Records from a collection
++++++++

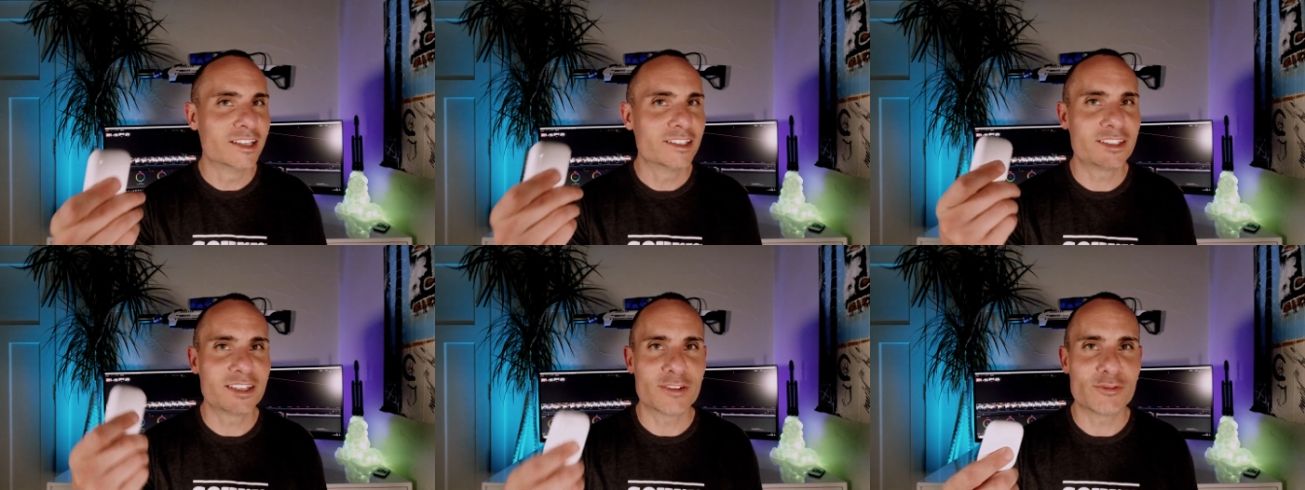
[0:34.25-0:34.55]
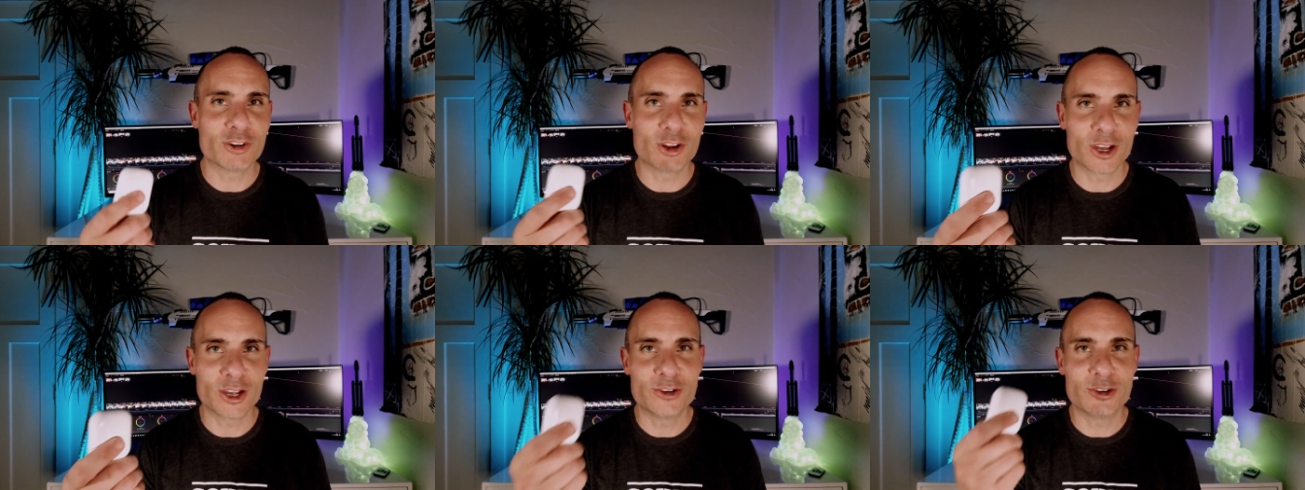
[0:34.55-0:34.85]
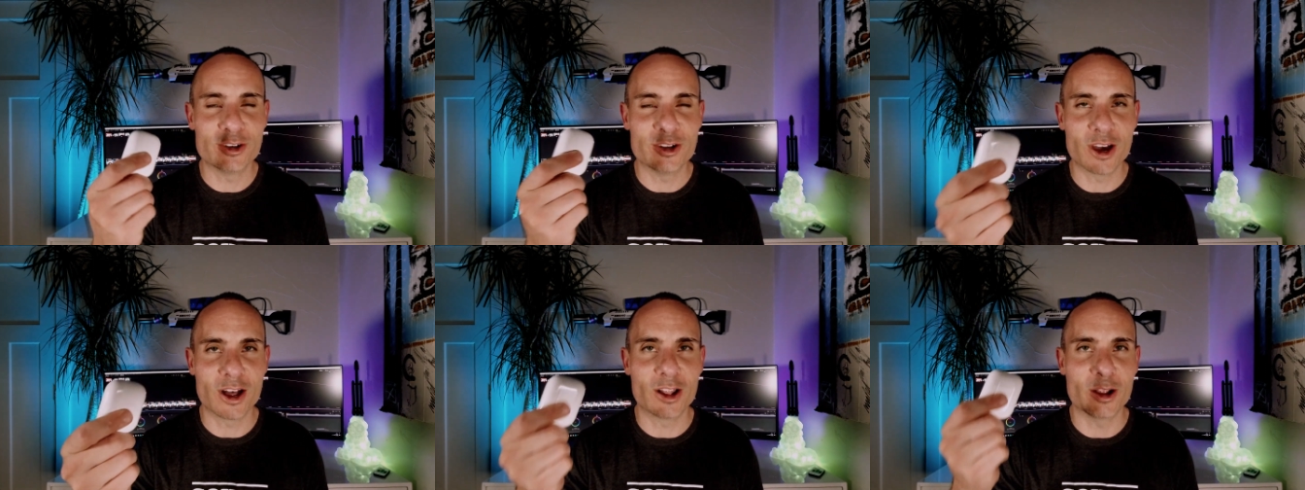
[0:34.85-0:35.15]
several
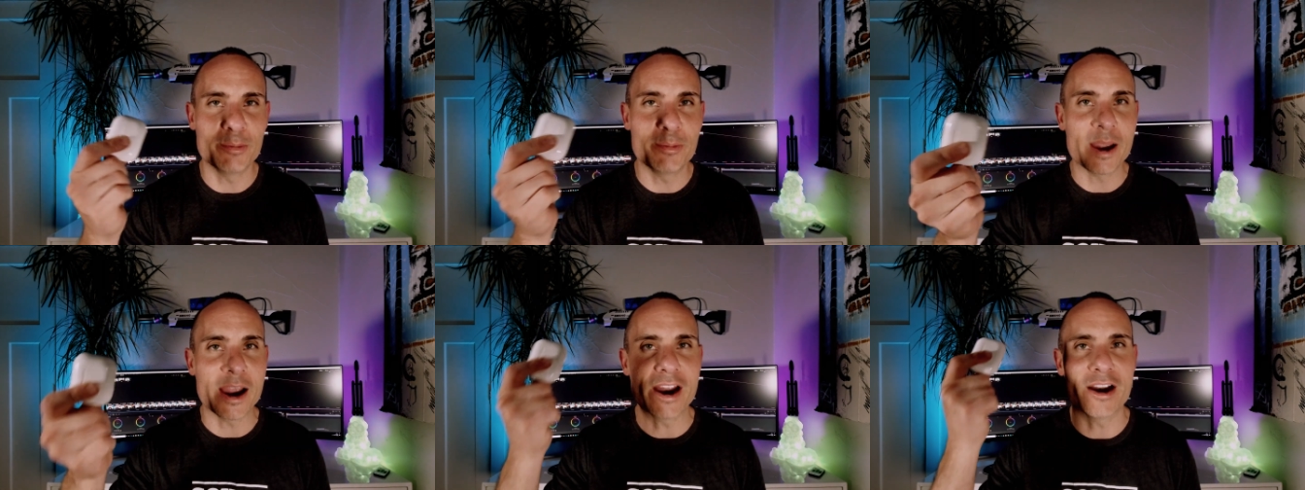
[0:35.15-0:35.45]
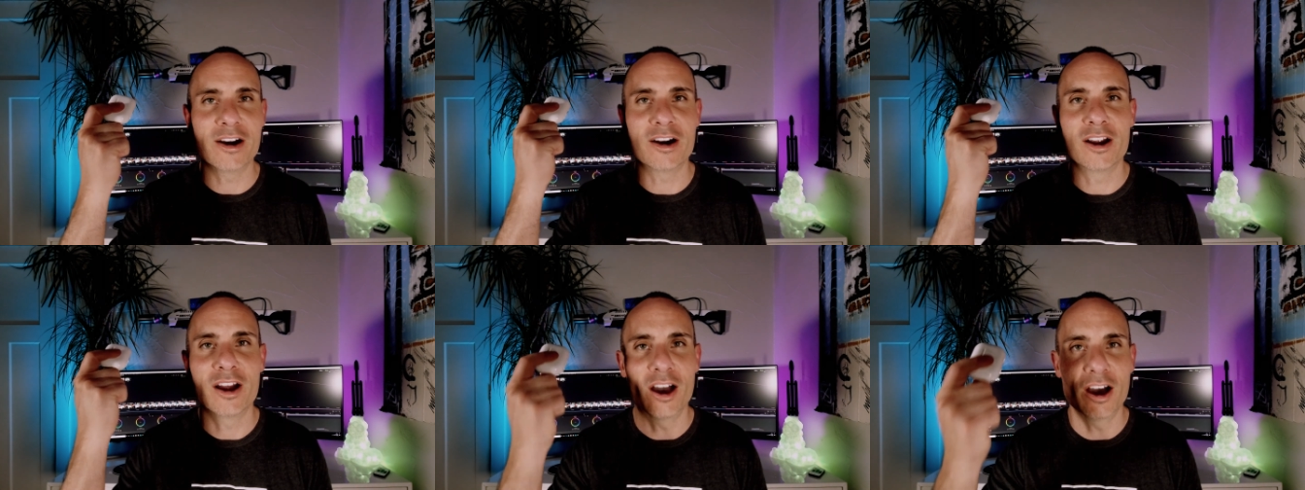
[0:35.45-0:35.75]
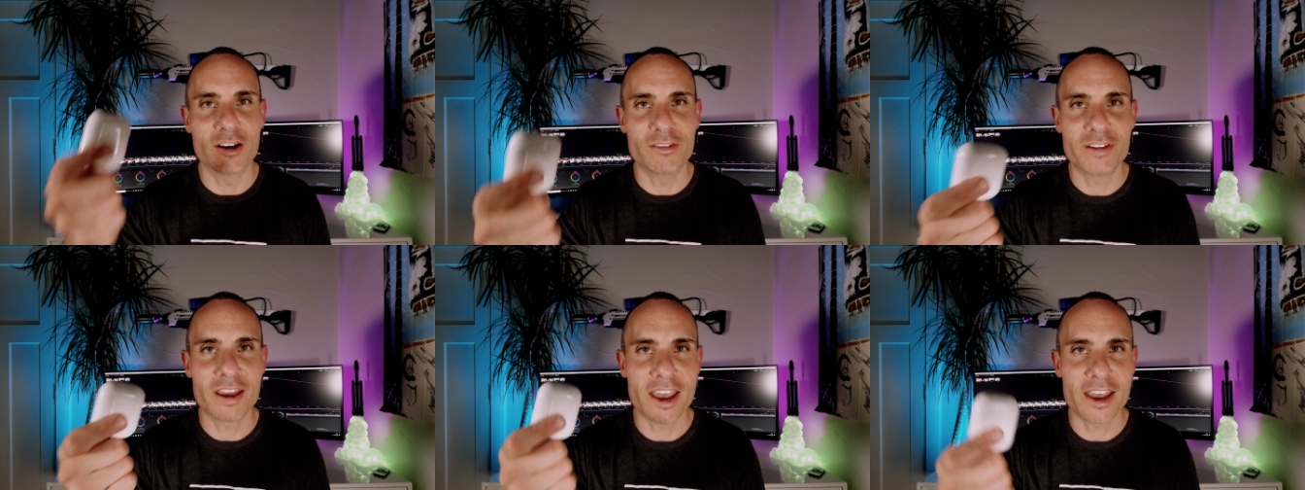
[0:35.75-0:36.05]
hundred dollar pair
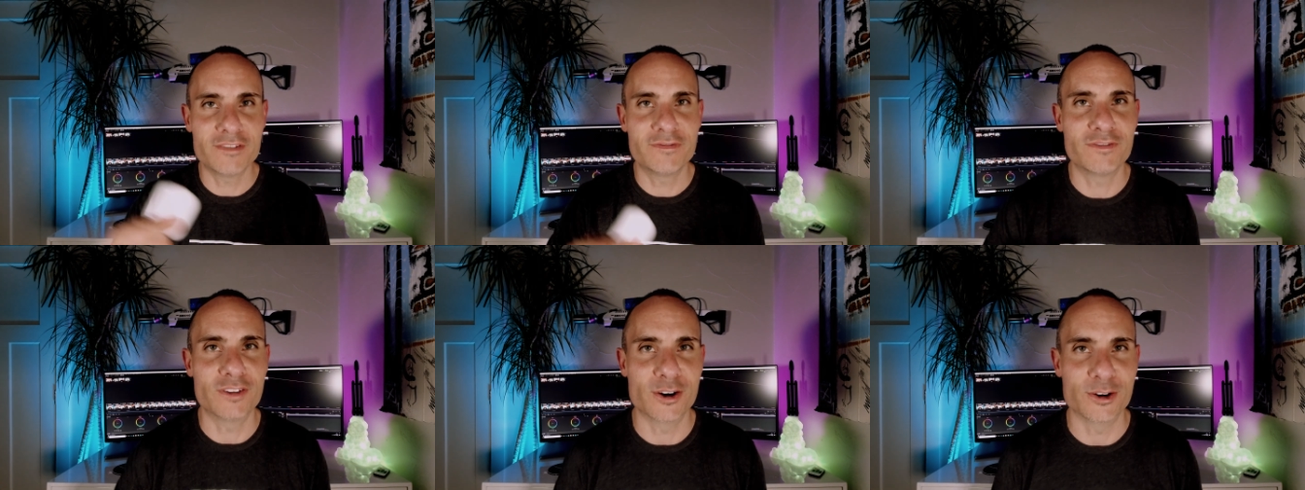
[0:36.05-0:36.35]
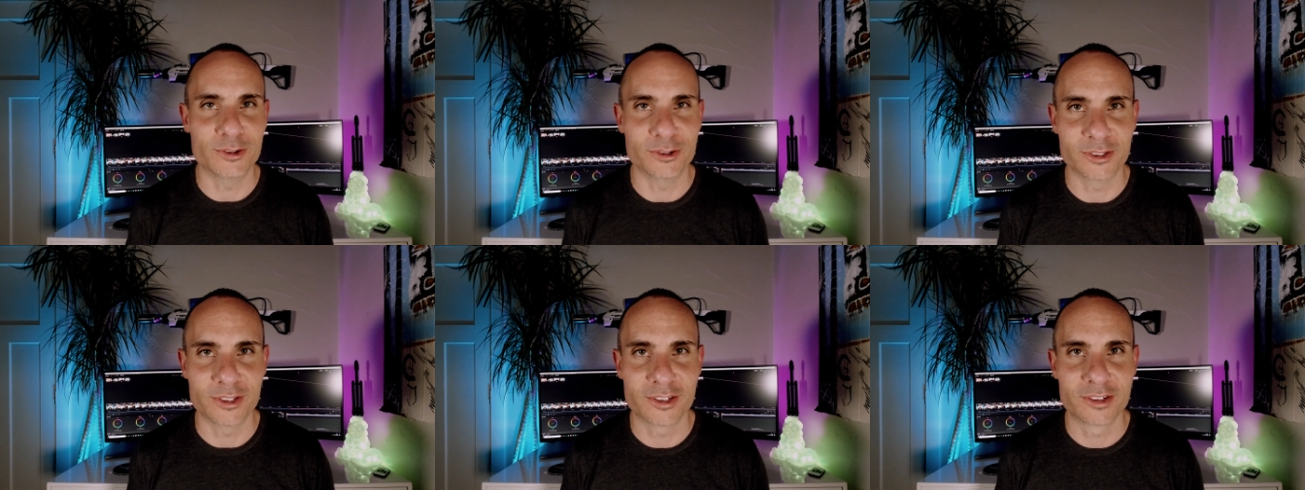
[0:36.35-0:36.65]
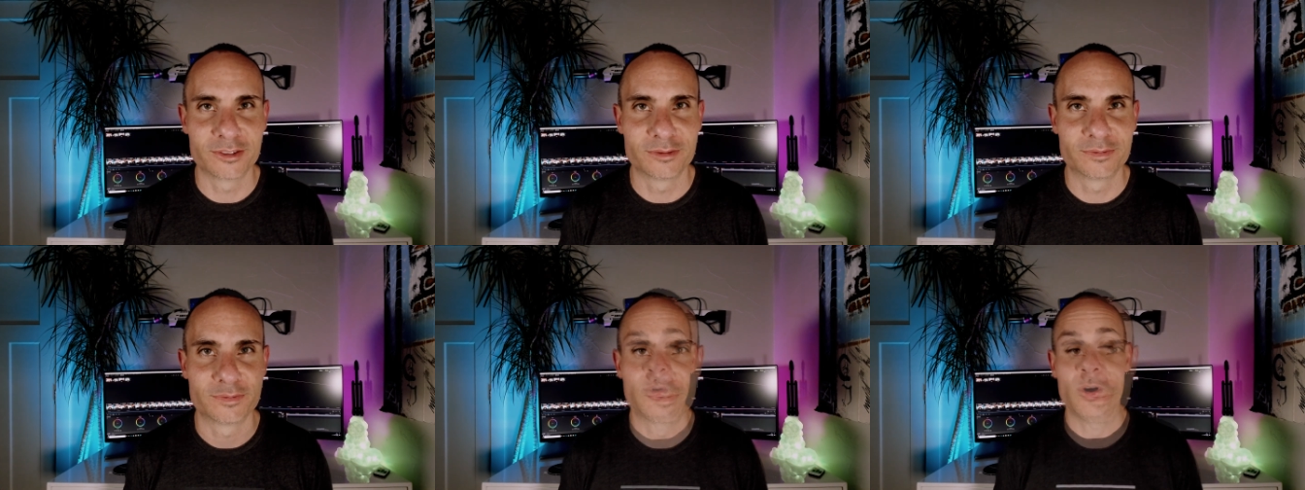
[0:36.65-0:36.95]
of
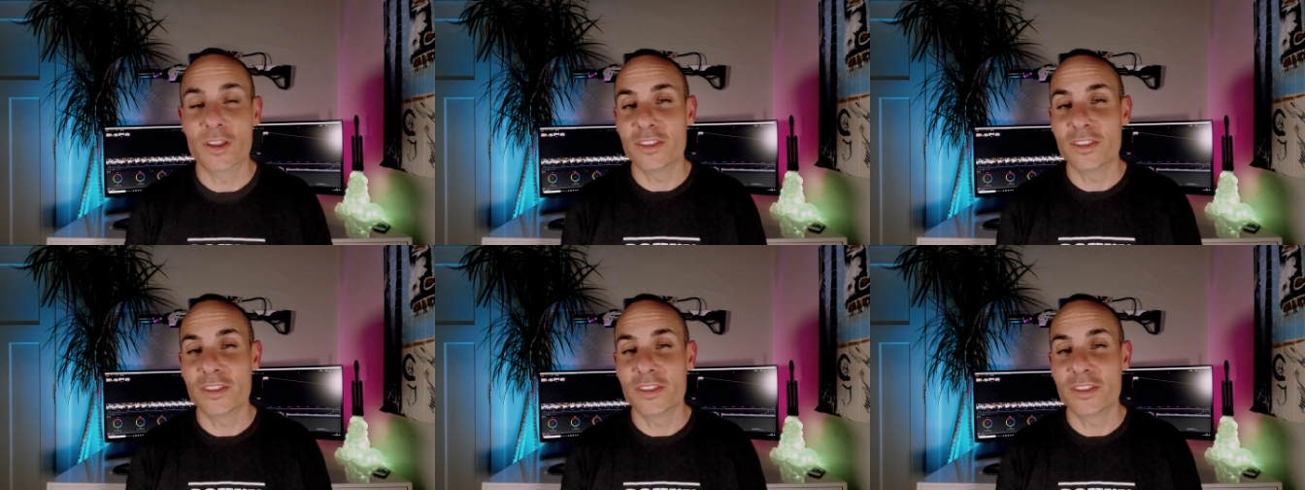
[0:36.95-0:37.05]
headphones.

++++++++

» Exercise aim: Beginning at the line with "[0:34.55-0:34.85]", reproduce each line exactly through the last line of the records above, with pictures left out.

» Task answer:
[0:34.55-0:34.85]
[0:34.85-0:35.15]
several
[0:35.15-0:35.45]
[0:35.45-0:35.75]
[0:35.75-0:36.05]
hundred dollar pair
[0:36.05-0:36.35]
[0:36.35-0:36.65]
[0:36.65-0:36.95]
of
[0:36.95-0:37.05]
headphones.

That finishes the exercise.